そんなパーフェクトな人生を夢見ているうちは数打ちゃ当たる恋愛なんて出来ないのである。ま、そもそも数打ちゃどころか一回も出来ないで三十まで行って魔法使いになるんだけどな、あっはっは。
──なーんてアホな事を考えているうちも楓は至って真面目に言葉を紡ぐ。
「幾らでも出来る彼氏よりも柊仁君の方が何倍も何十倍も何千倍も大切ですよ」
「お、おう……。恥ずかしい事言ってくれるじゃないか……」
「別に、当然の事を言ったまでですよ」
何だか楓に小っ恥ずかしい事を言われるのは久しぶりな気がする。それ故に俺のハートにクリティカルヒットして、まじん斬りで会心の一撃だ。
お返しと言わんばかりに赤くなっている頬を突いてやると、楓は気持ち良さそうに目を細めた……可愛いなあ!!
「──さて、前座はこれぐらいにして……そろそろですよ」
ごろにゃーと猫の様になっていた楓の顔が急にきっと鋭くなった。どうやら 魔王城が直ぐそこまで迫ってきているらしい。
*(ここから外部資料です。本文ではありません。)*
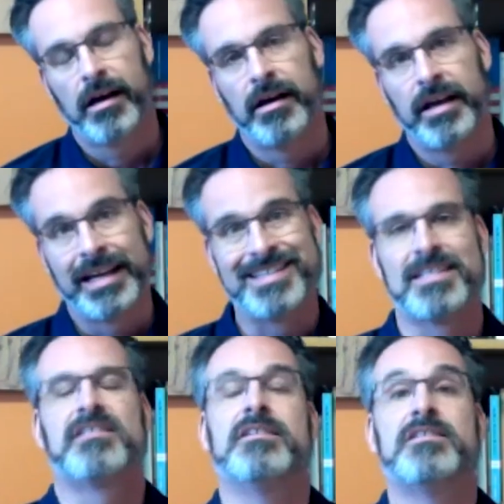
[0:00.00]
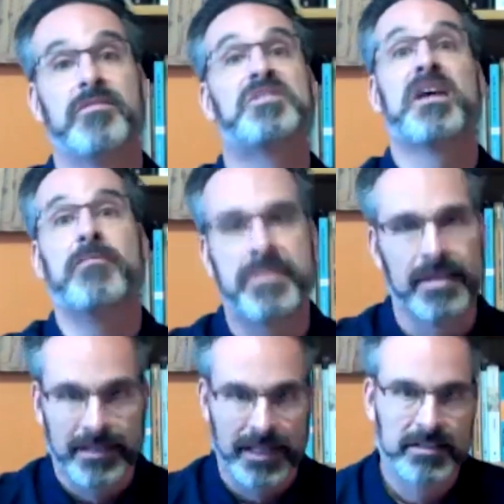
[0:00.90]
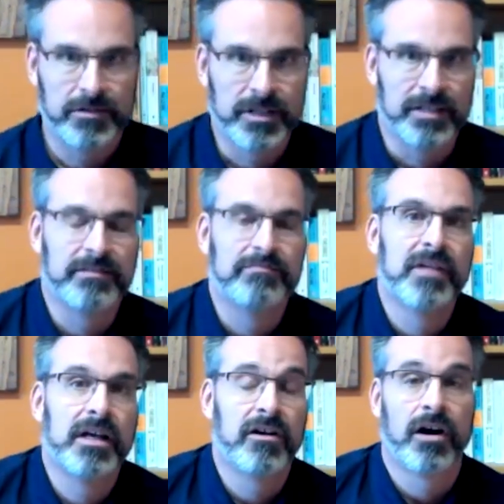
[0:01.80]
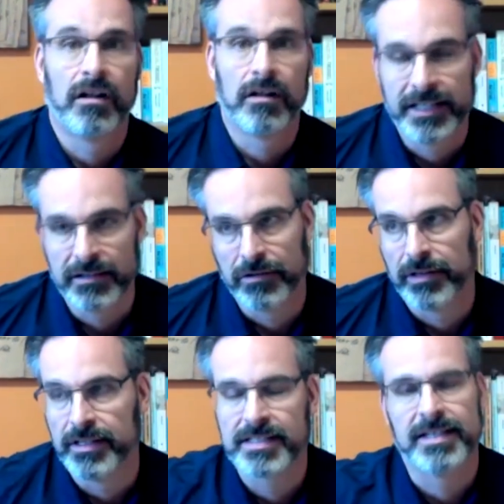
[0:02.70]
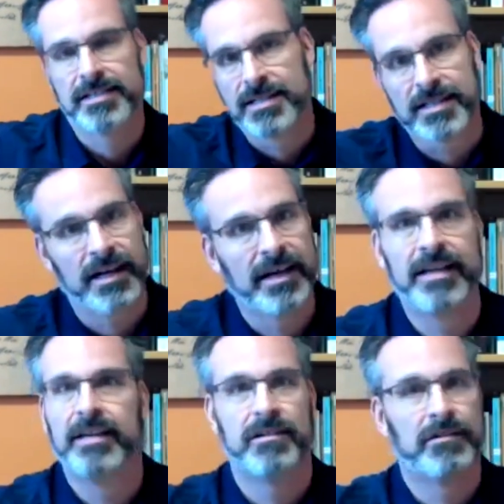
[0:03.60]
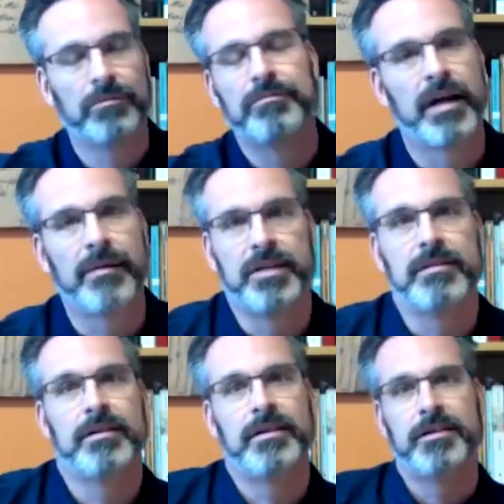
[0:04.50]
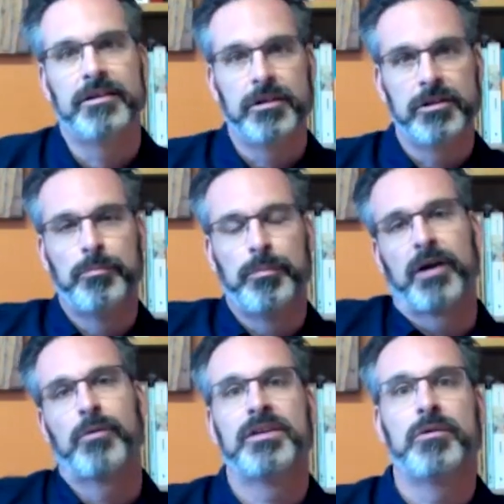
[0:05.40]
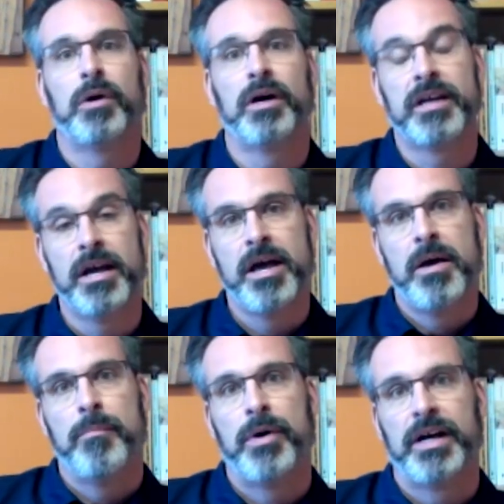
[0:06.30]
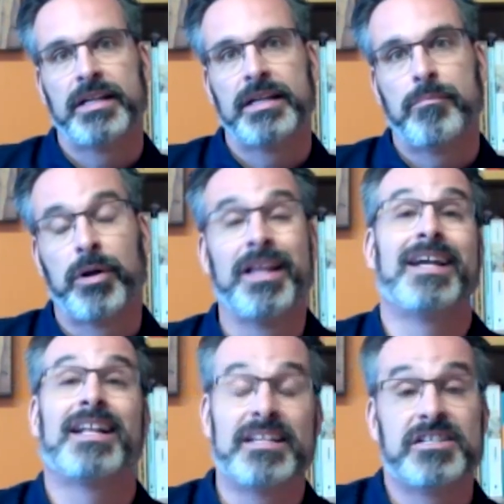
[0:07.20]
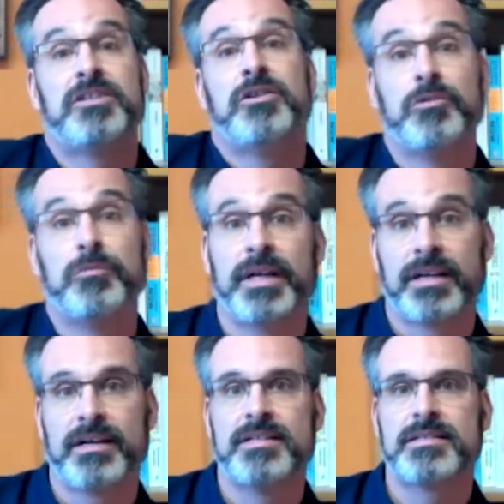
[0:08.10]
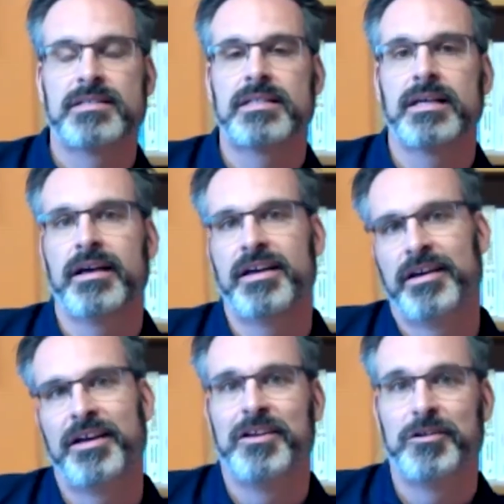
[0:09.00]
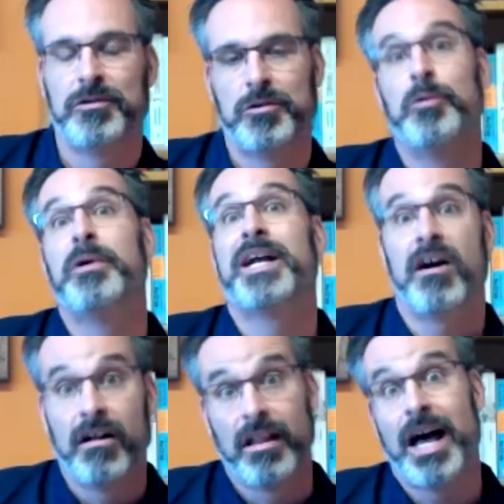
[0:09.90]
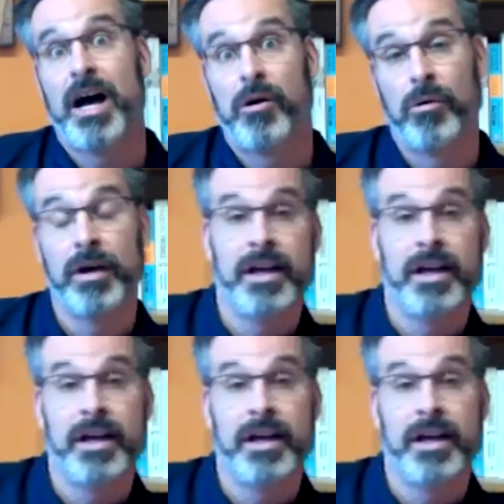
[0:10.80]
existence of something that you can call either a distinct society or, I mean, you pick what you want, but politically astute because you recall how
俺達二人の間に理由は違えど同じ緊張が共有される──楓は受け入れてもらえるかという緊張が、俺は不審者に思われないかという緊張が。
俺と楓は無意識に互いの手を握り、「大丈夫だ」と言葉では言わないが伝え合う。
俺の手は手汗でびちょびちょだが、楓の手もそれなりに湿っていたから気にはならない──それ以上に緊張が感覚を支配している。
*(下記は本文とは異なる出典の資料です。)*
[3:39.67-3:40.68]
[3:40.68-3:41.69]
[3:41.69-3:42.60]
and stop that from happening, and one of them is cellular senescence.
夕暮れ時に手を繋ぎながら道を歩くカップル。普通ならば甘い空気の一つでも流れる所だが、今の俺らにはそんなものはない。
ただ、そこには溝口柚茉という少女を学校に連れ戻したいという意志だけが存在していて、その意志は何よりも硬い。
こうして、色々な不安を抱えながらも一生懸命に進んでいる楓を見て、俺はその手を強く握った。
残り百メートルもない距離を前に緊張で硬くなっている彼女に向かって俺は勇気を送った──これが何千倍も大切と言ってくれた楓に俺だけがしてあげられる事なのだから。
「──行きましょう」
「ああ」
──溝口宅を目の前に立ち止まっていた俺達はインターホン、もとい扉の元へと足を進めたのだった。